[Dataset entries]
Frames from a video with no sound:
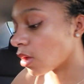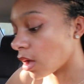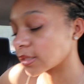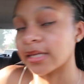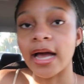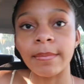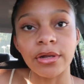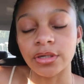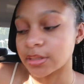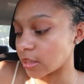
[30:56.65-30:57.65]
long time
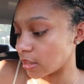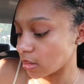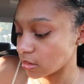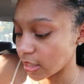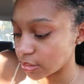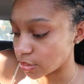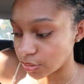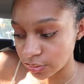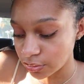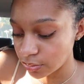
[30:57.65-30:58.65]
on your skin they just
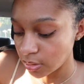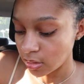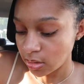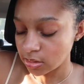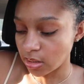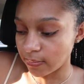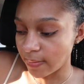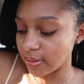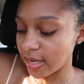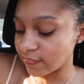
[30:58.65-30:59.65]
do so I'm
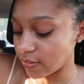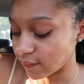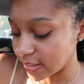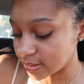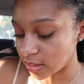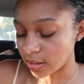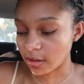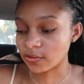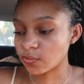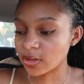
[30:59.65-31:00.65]
probably gonna have to invest in
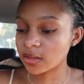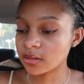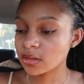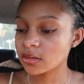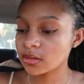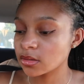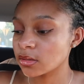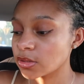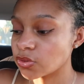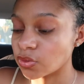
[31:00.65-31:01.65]
another
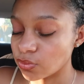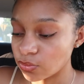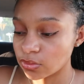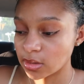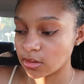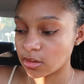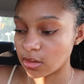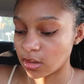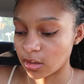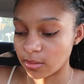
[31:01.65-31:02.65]
one soon
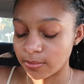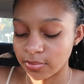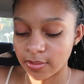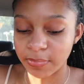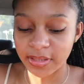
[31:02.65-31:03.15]
um,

__Goal of the exercise__. Drop the images and quote the entries word for word.

__Expected output__.
Frames from a video with no sound:
[30:56.65-30:57.65]
long time
[30:57.65-30:58.65]
on your skin they just
[30:58.65-30:59.65]
do so I'm
[30:59.65-31:00.65]
probably gonna have to invest in
[31:00.65-31:01.65]
another
[31:01.65-31:02.65]
one soon
[31:02.65-31:03.15]
um,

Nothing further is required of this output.